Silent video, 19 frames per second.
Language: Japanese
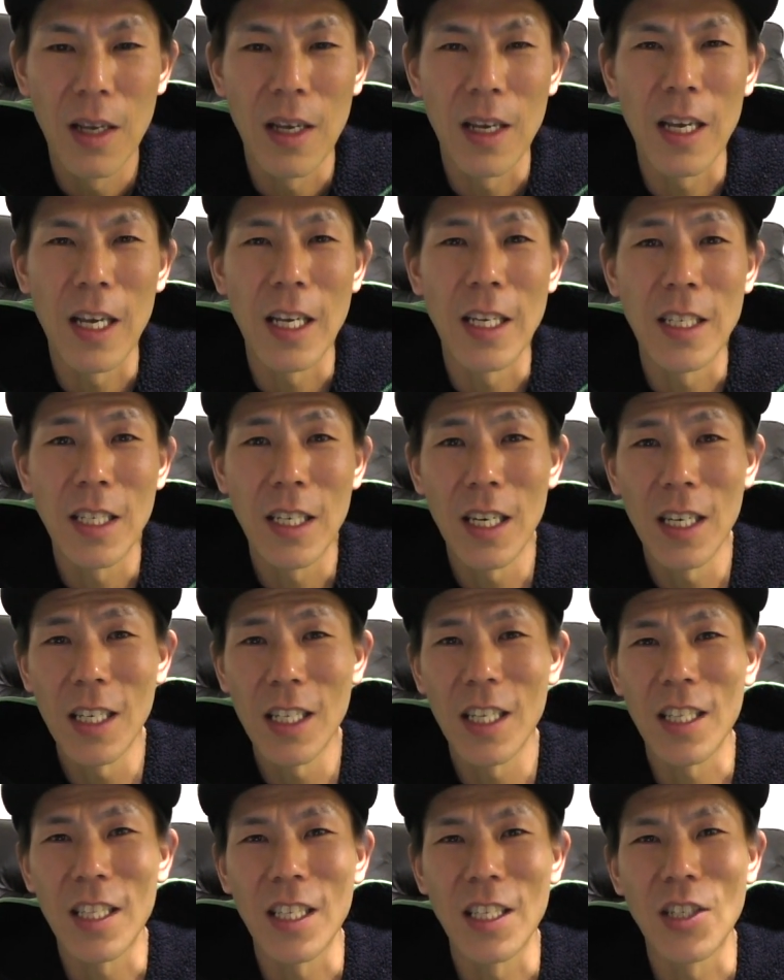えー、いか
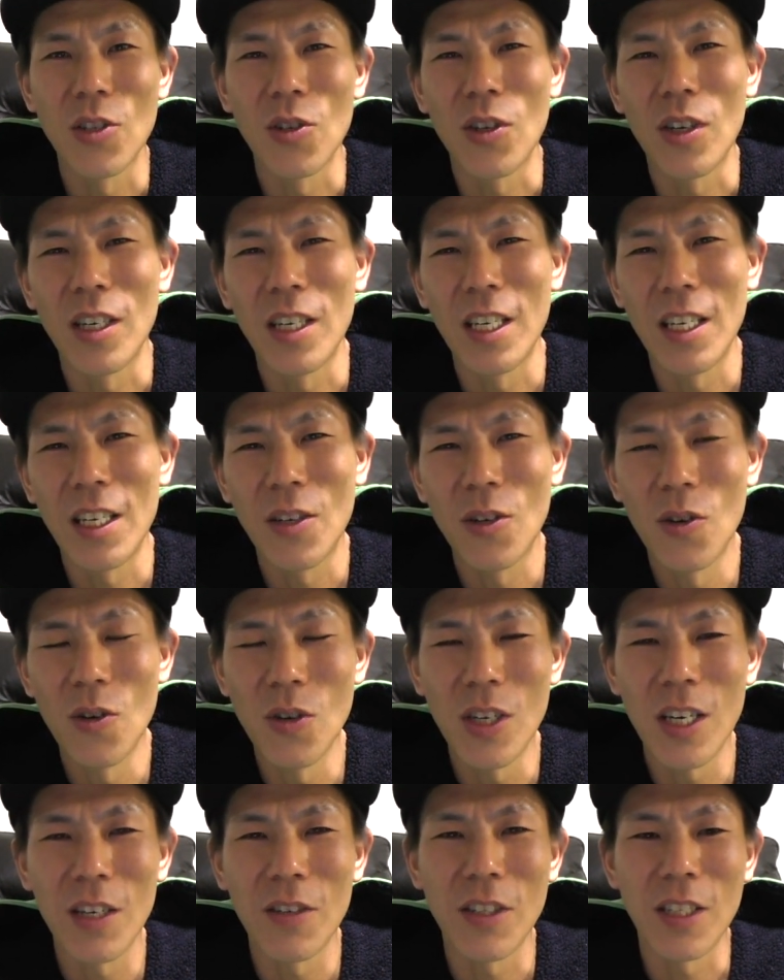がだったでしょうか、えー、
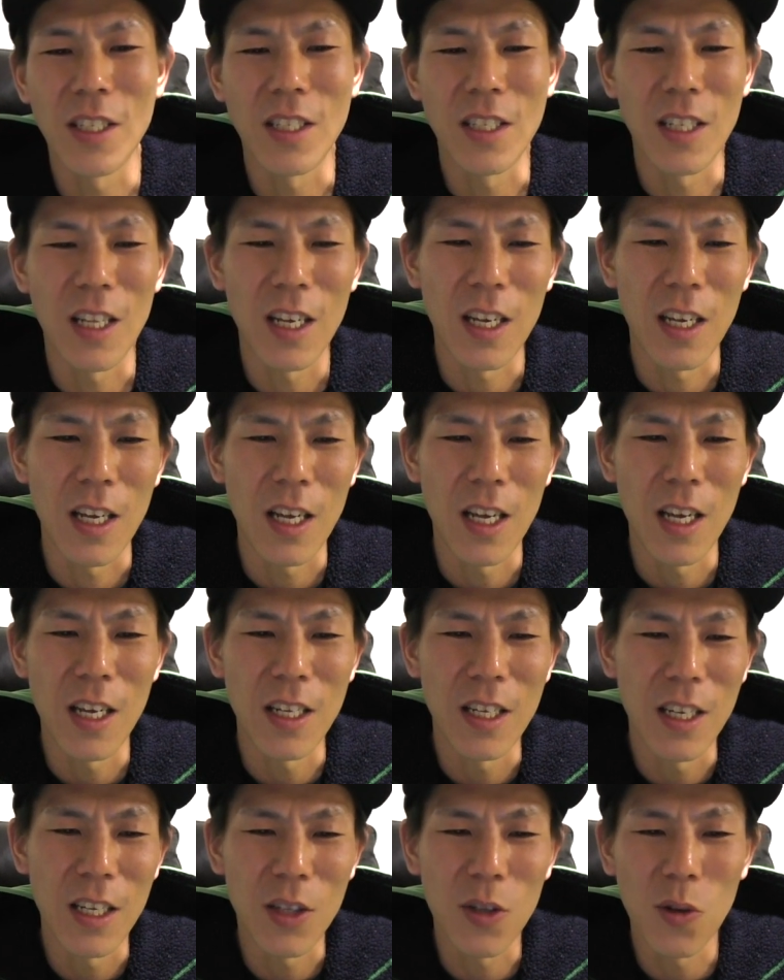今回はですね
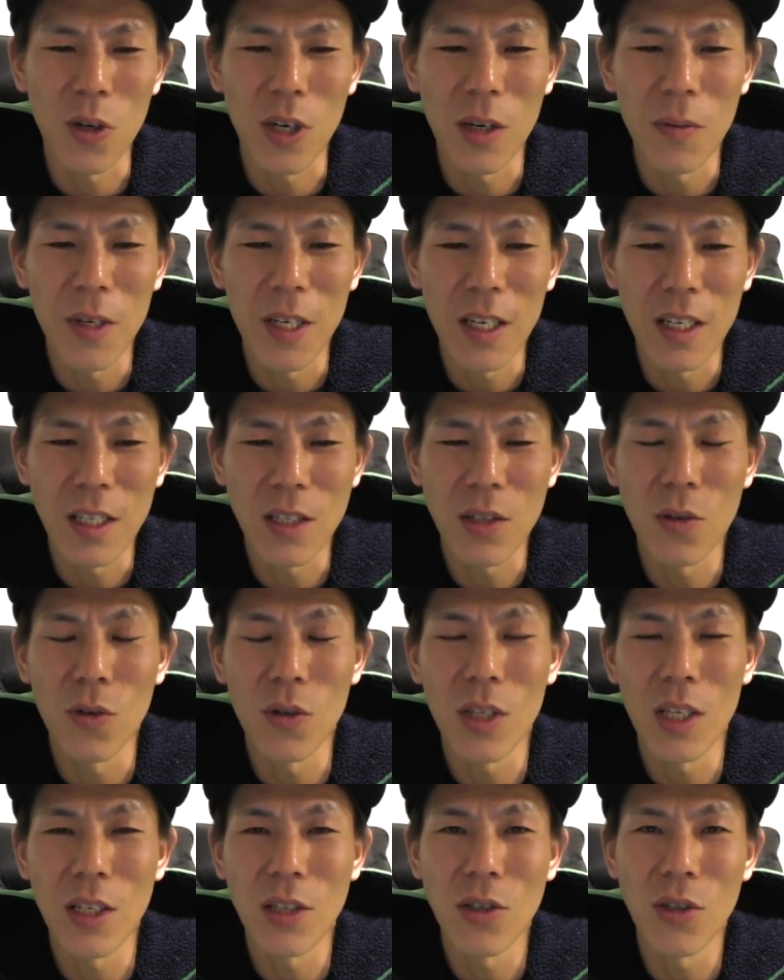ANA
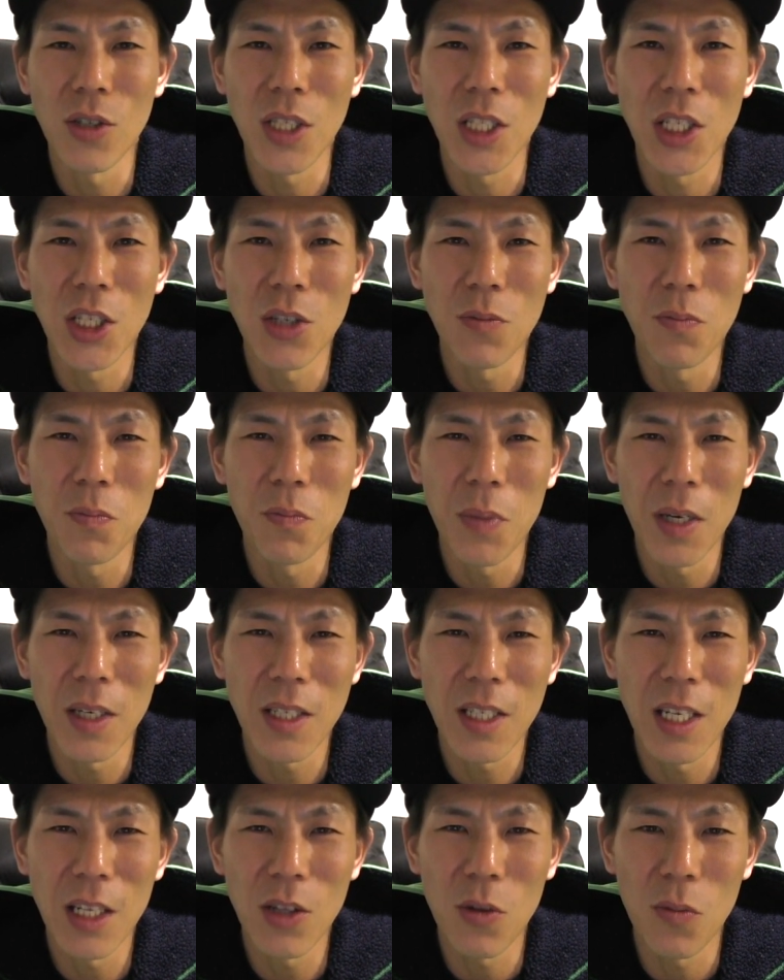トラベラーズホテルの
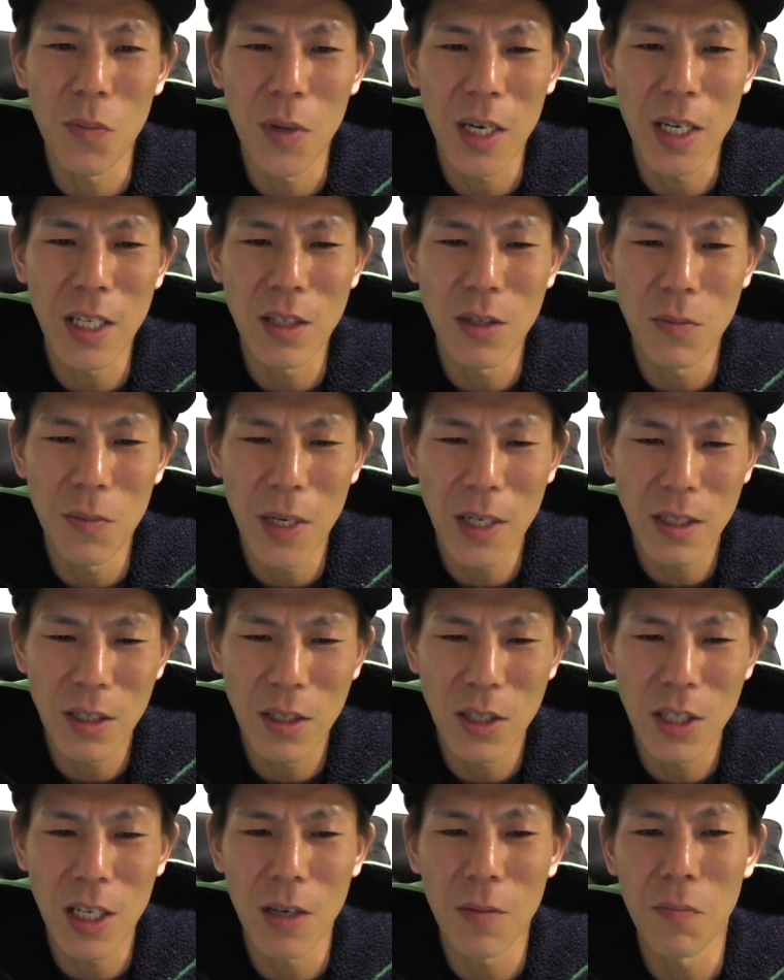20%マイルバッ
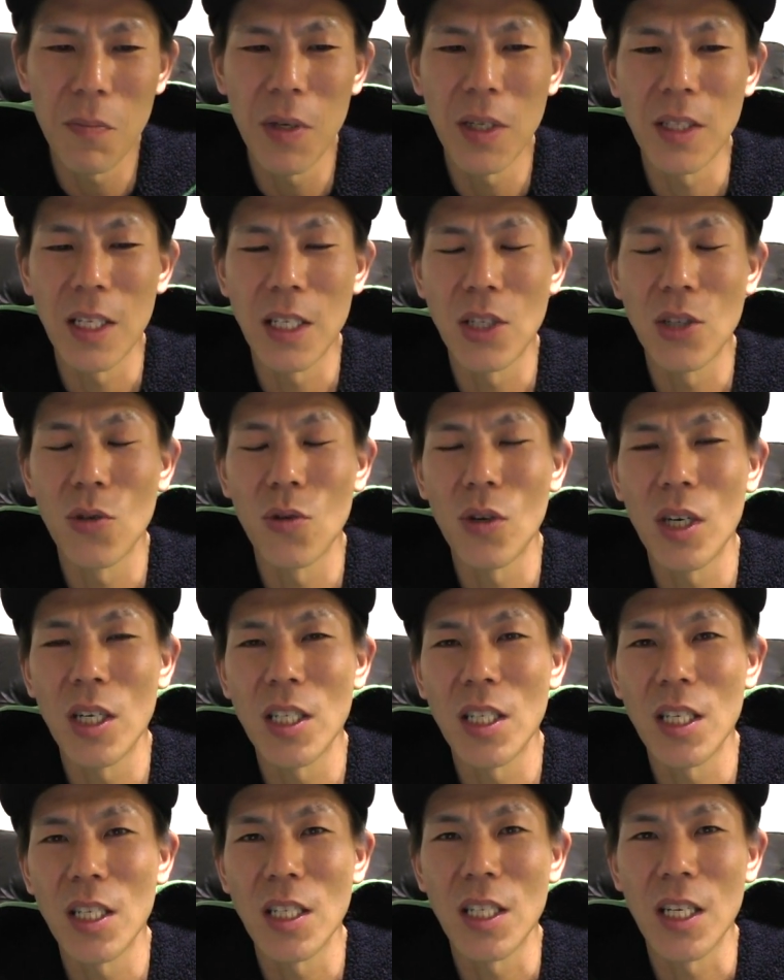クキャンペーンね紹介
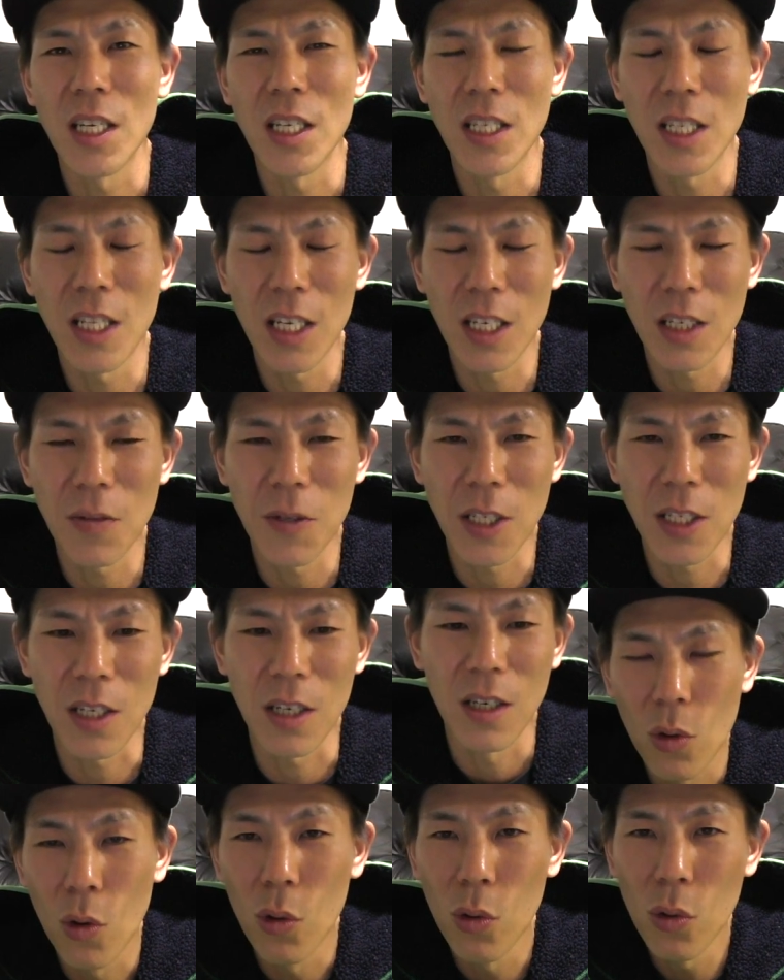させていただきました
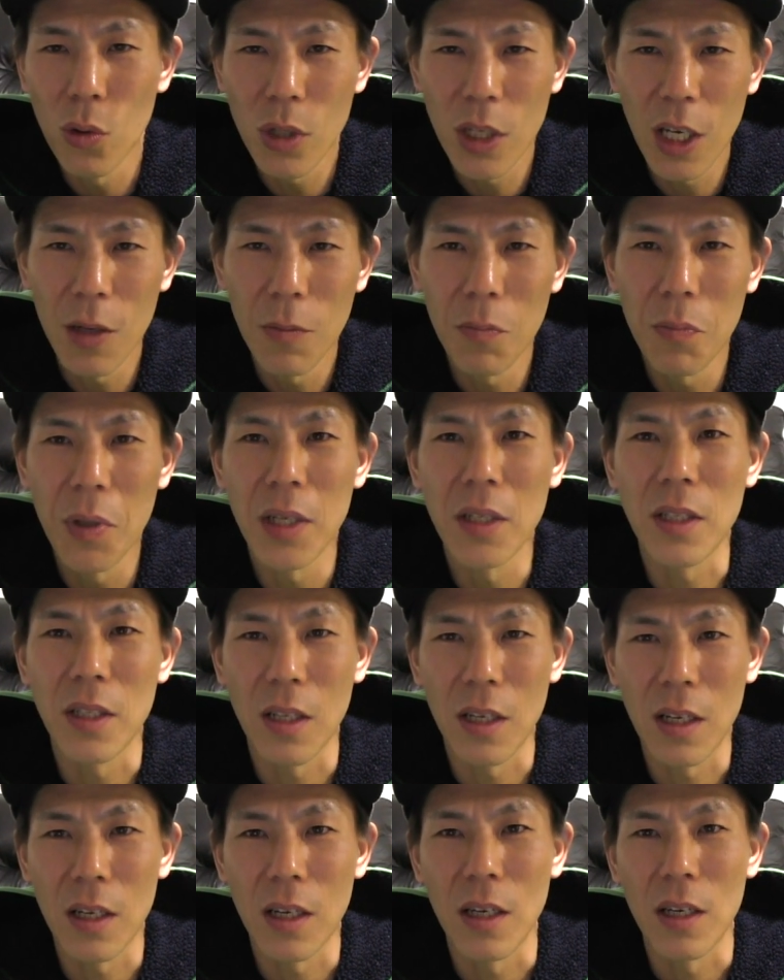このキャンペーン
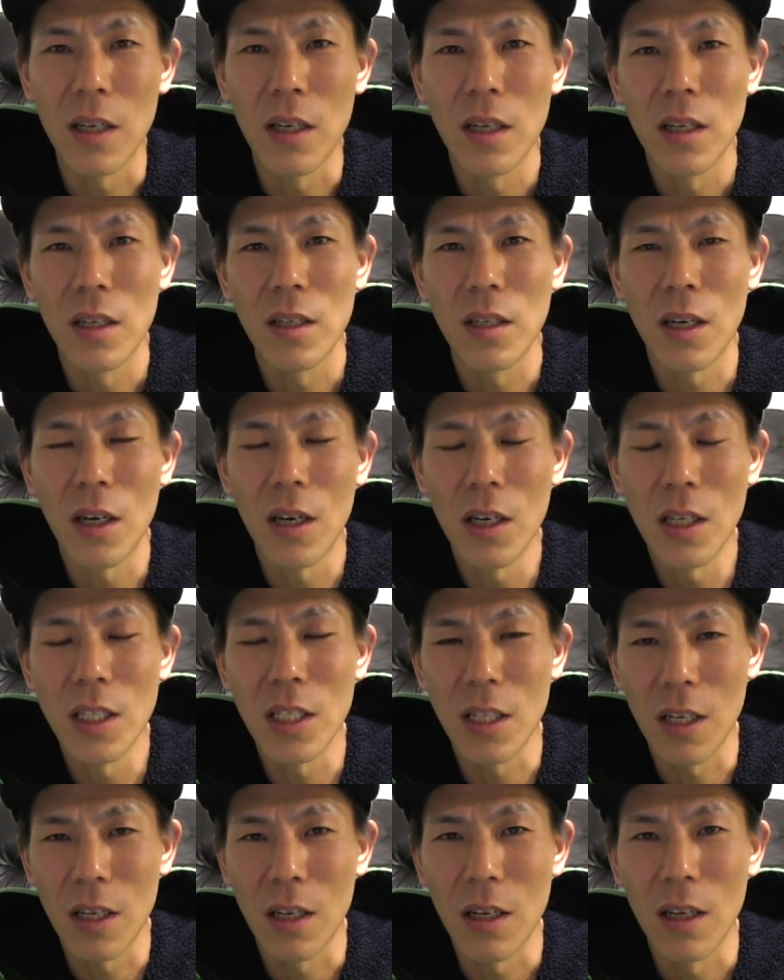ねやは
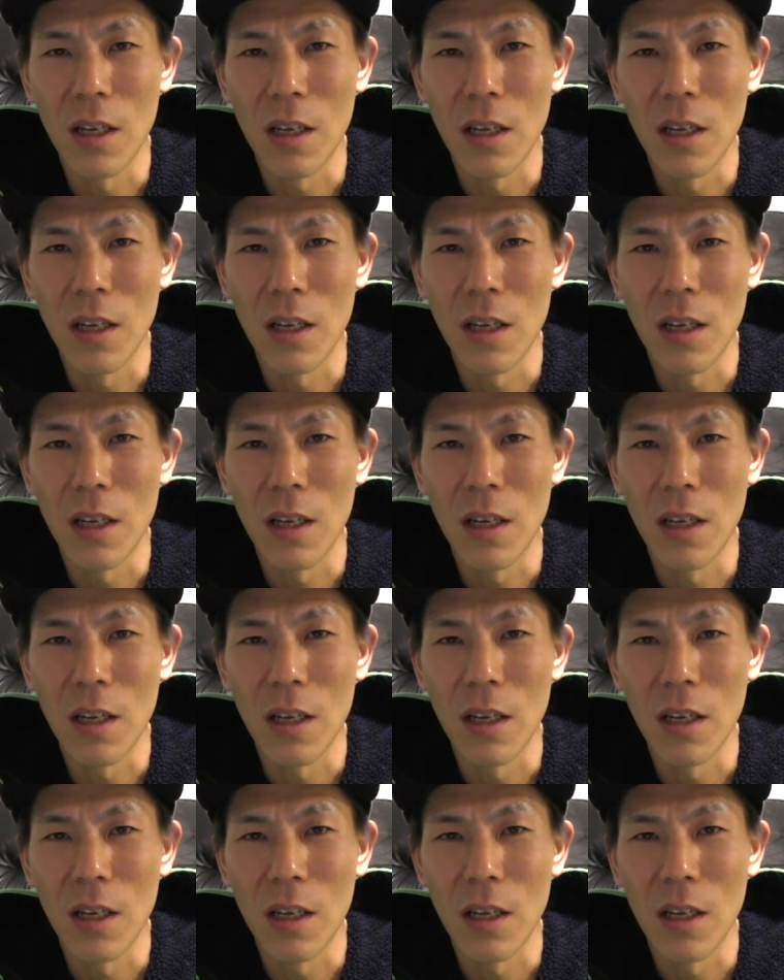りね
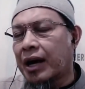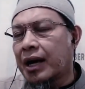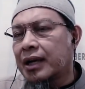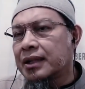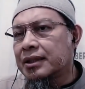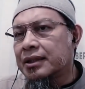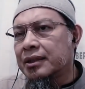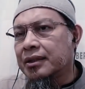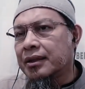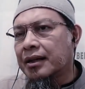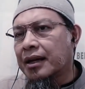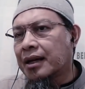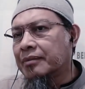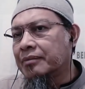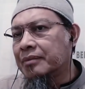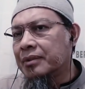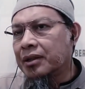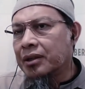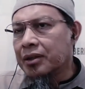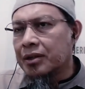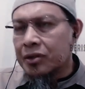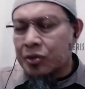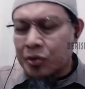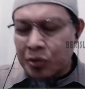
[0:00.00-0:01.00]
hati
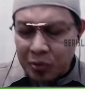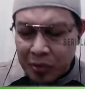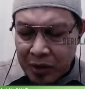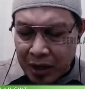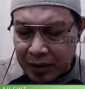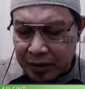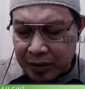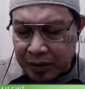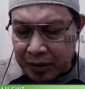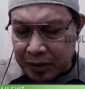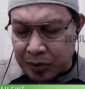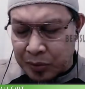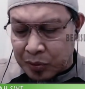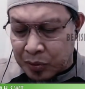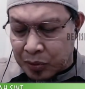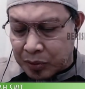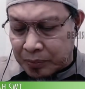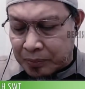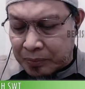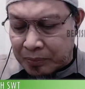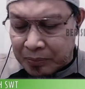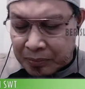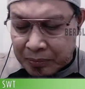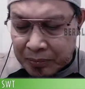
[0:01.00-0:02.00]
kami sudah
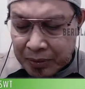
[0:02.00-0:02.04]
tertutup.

+-------+

[Task item]:
Word for word, give back each entry from above, but skip any picture.

[Output]:
Silent video, 19 frames per second.
Language: Japanese
えー、いか
がだったでしょうか、えー、
今回はですね
ANA
トラベラーズホテルの
20%マイルバッ
クキャンペーンね紹介
させていただきました
このキャンペーン
ねやは
りね
[0:00.00-0:01.00]
hati
[0:01.00-0:02.00]
kami sudah
[0:02.00-0:02.04]
tertutup.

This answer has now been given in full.